When connecting to remote peers using JackTrip, there are two different connection options. One being peer-to-peer, which requires some port opening on your local router, and the other being via a hub server. The latter makes connecting simpler and can also support more connections (musicians) per session. Although the ANU supports both methods, we focused on the hub server method and built our own custom server code with added features, including panning, icecast stream broadcast, and recording. So with your ANU, you can type in the peer or server address using the interface, connect your mic and headphones, press connect, and off you go.
Code for both the ANU and custom server can be viewed here:
Custom server: https://github.com/noiseorchestra/jacktrip_pypatcher
Why was it important to include Pisound in ANU? What do you like about Pisound the most?
David Birchall: We needed a high-quality sound card as part of the ANU! What was great about Pisound was that when we tested a bunch of sound cards, the latency within the Pisound came back as super low, so ideal for our purposes. Having the onboard input and output amplifier and controls on the Pisound is a big plus for us as that basically saved us having to design that aspect into our Pi HAT. Again, the really well-designed 14 pins in and out of the pisound meant it was easy for us to integrate the Pisound functions with our Pi HAT design which added an OLED screen and rotary switch so users could easily scroll through to connect and change functionalities in Jack Trip.
Not only do you create art, but you also share your experience with others. Why do you think it is important to educate people on electronics and circuit building, improvisation, and graphical sound?
David Birchall: I think our experience of the Noise Orchestra project growing out of our previous work in education and really the function of the projects we do actually being about how our learning and collaboration with others develops into an artwork or experience makes us really keen to share what we know and have learnt. We think it’s important to empower people and reveal what we know and the ways we use it.

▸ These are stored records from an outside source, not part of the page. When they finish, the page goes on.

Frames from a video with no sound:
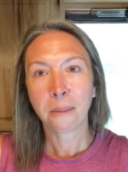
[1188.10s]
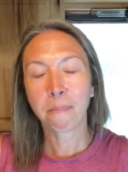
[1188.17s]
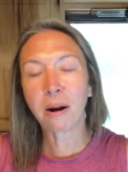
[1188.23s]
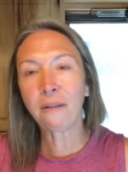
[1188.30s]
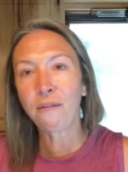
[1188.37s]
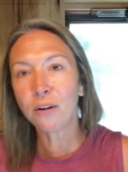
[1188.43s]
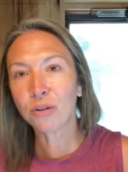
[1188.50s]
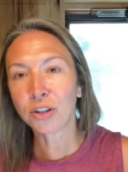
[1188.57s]

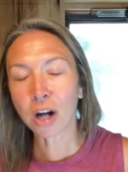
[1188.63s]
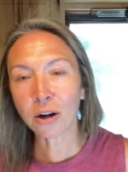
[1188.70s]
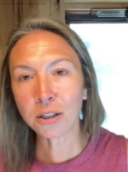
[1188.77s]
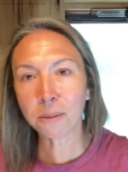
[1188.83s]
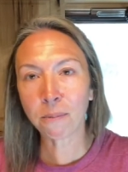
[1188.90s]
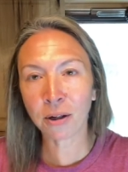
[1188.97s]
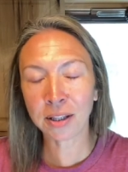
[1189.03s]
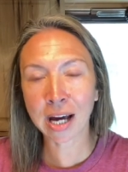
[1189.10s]
but if you
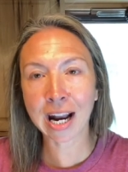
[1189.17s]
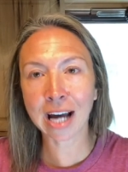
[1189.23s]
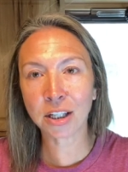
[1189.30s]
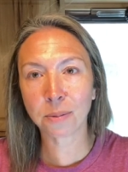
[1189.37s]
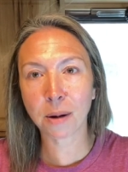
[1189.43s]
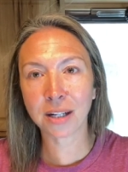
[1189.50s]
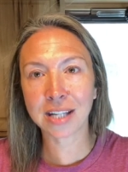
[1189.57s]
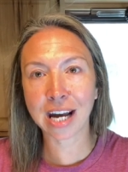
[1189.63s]
start to put that
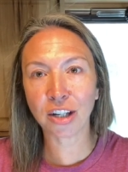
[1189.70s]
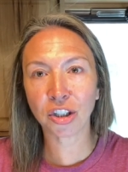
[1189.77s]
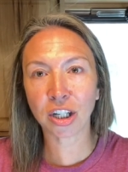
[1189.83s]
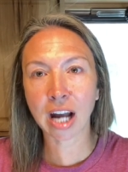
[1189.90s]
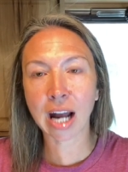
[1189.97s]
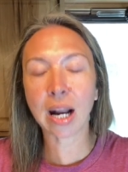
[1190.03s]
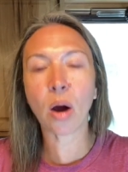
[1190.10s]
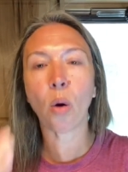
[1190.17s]

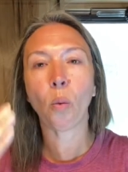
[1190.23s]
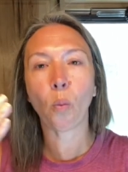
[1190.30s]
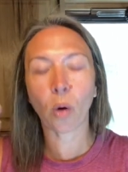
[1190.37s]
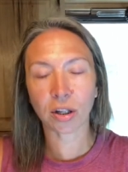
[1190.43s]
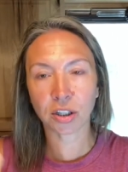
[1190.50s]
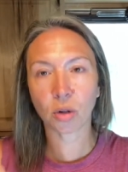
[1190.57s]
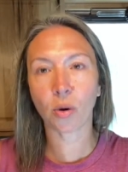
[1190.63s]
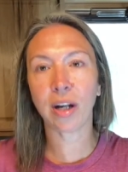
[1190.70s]
expectation on it,
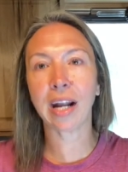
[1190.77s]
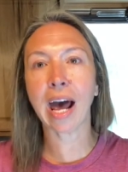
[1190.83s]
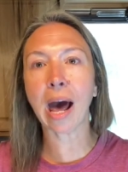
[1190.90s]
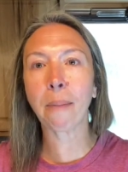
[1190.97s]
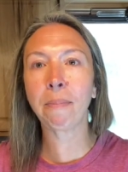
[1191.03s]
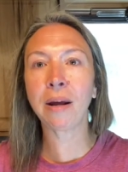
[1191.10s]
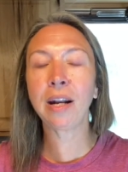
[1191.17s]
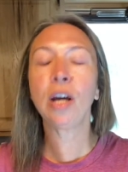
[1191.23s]
what's going to
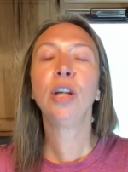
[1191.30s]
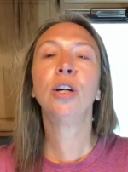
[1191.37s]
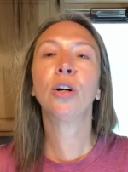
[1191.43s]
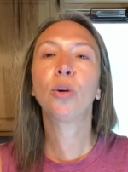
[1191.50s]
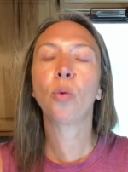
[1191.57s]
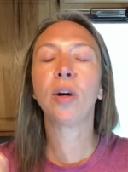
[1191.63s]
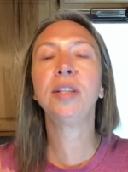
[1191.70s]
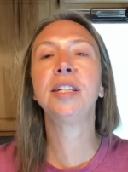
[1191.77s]
happen?
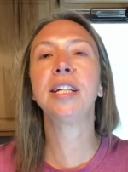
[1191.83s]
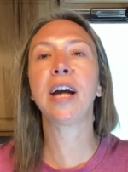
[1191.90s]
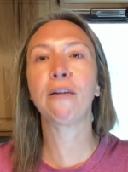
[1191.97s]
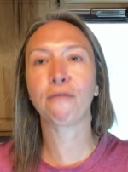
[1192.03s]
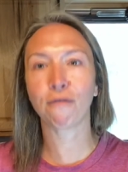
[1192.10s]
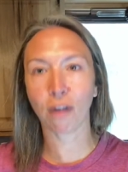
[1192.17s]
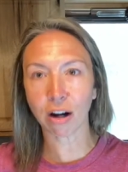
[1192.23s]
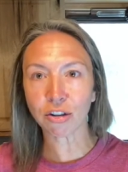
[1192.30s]
You're going to
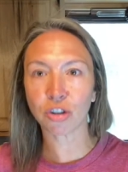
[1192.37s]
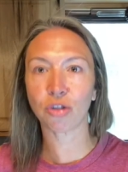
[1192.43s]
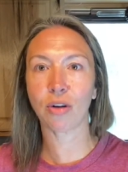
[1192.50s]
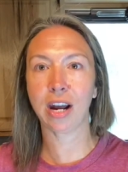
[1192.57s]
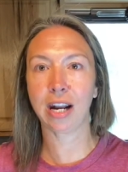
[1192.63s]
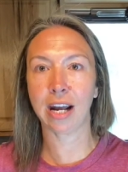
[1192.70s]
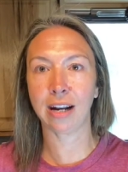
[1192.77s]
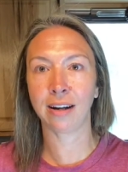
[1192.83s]
get
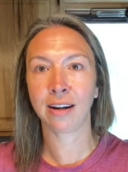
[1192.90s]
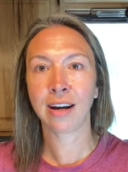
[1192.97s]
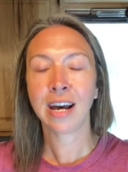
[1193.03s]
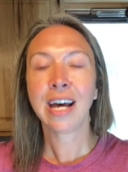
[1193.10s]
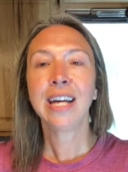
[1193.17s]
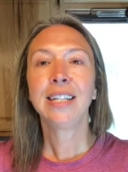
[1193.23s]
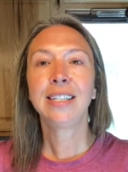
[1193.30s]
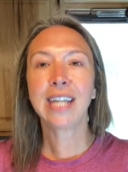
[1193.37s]
frustrated.
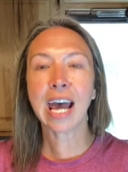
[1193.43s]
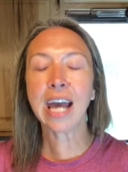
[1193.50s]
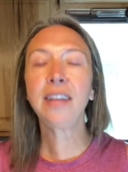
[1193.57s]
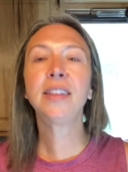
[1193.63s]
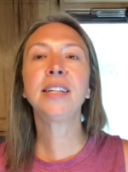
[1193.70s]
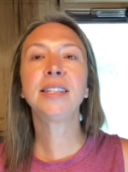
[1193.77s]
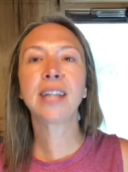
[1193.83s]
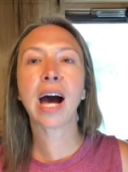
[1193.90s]

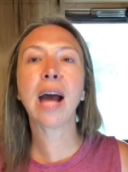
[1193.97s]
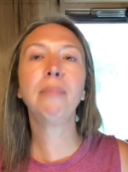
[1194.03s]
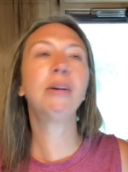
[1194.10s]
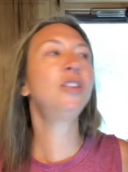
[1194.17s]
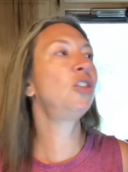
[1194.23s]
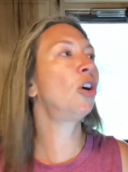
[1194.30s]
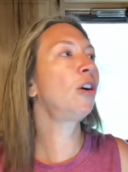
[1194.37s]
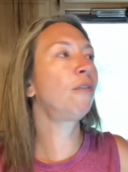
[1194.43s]
Take the time
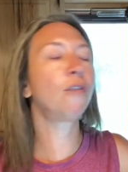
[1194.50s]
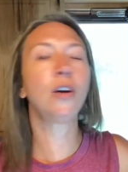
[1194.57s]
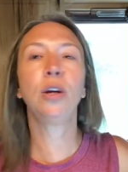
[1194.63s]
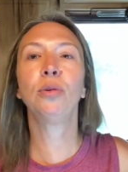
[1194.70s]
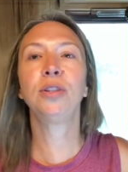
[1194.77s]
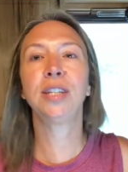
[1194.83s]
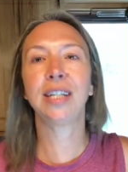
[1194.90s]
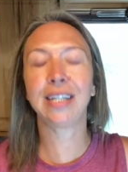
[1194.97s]
it took for
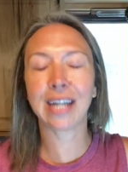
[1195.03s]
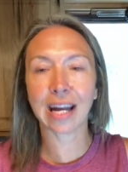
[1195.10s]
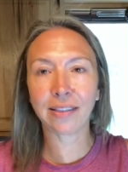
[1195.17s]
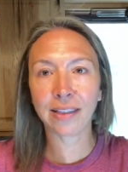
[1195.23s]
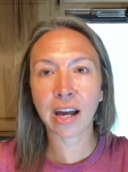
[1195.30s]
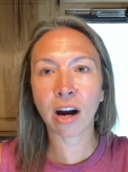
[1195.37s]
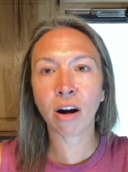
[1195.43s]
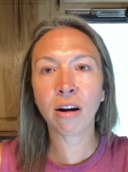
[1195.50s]
you to
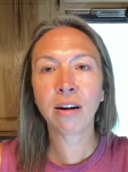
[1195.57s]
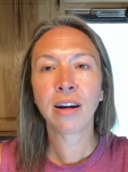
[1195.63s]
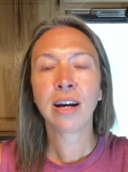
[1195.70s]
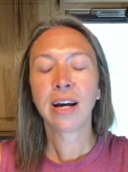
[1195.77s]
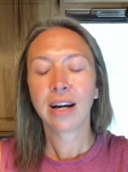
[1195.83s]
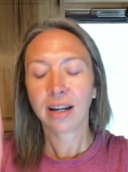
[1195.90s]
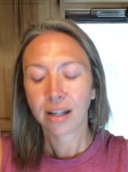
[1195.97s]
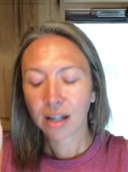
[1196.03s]
get there,
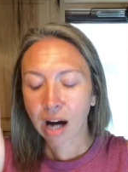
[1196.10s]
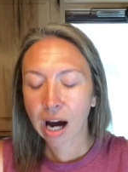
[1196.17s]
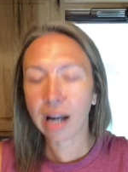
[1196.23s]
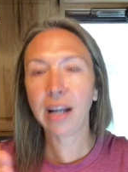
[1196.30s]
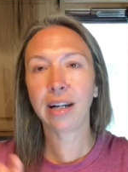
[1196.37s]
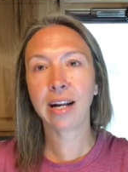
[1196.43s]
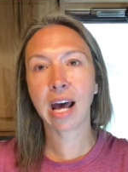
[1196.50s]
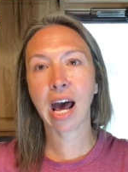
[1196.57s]
cut
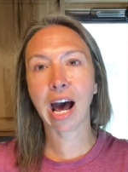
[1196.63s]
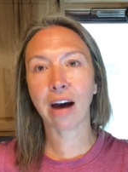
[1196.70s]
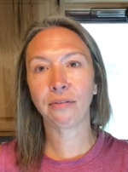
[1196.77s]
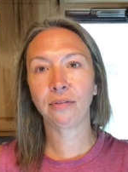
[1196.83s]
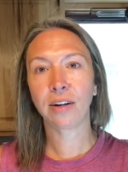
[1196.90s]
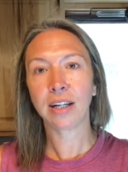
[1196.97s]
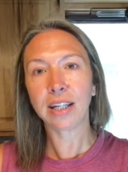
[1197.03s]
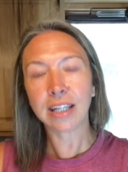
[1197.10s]
it in
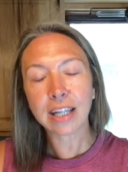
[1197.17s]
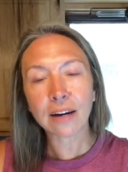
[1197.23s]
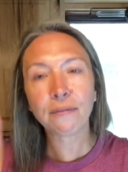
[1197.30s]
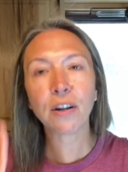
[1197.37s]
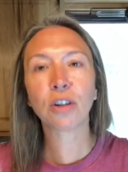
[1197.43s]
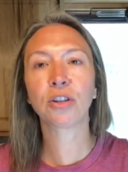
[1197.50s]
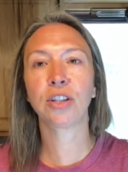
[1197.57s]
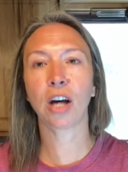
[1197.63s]
half. Give
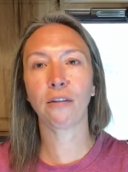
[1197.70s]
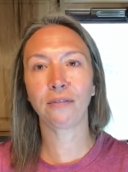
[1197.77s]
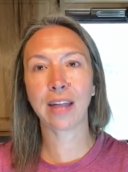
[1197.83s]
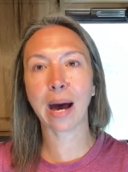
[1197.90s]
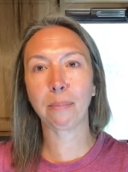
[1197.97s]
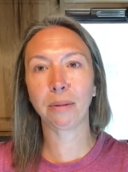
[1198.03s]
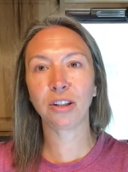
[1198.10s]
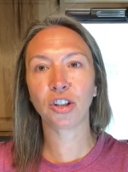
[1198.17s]
yourself
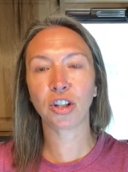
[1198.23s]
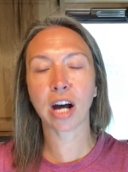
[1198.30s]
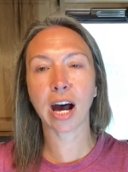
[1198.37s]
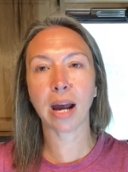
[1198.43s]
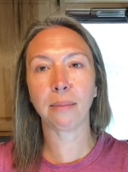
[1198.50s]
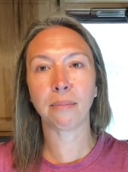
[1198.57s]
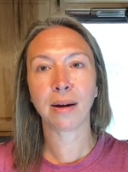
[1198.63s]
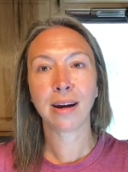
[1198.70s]
that much
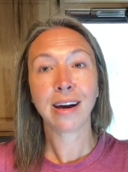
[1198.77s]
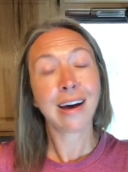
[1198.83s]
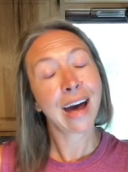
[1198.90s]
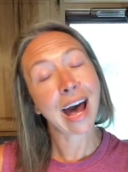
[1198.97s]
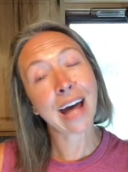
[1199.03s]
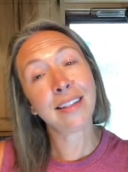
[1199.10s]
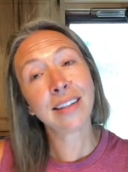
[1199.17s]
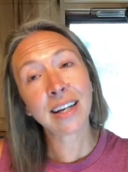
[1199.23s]
time
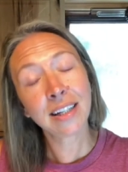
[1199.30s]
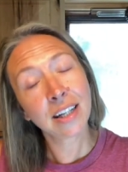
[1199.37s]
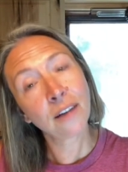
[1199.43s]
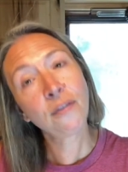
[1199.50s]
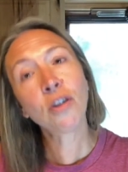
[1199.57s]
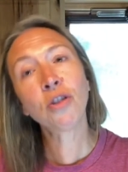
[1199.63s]
and then give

Do you have any exciting future projects coming our way? Please share them with us!
David Birchall: We are currently working on a follow-up project to the initial ANU development: ANU Festival of Improvised Music! It will feature live globally networked remote performances from David Birchall (Manchester), Tyler Damon (Chicago), Sasha Elina (Moscow), Odie Ji Ghast (Newcastle), Dirar Kalash (Ramallah), Aziz Lewandowski (Berlin), Ikbal Lubys (Yogyakarta), Yan Jun (Beijing) Maggie Nicols (Carmarthenshire), Kae San (Tokyo), Fritz Welch (Glasgow) 3-5 pm GMT on the Saturday 4th and Sunday 5th of December. This is a great follow-up as these amazing experimental, and improvising musicians helped us test and develop the hardware in the first phase.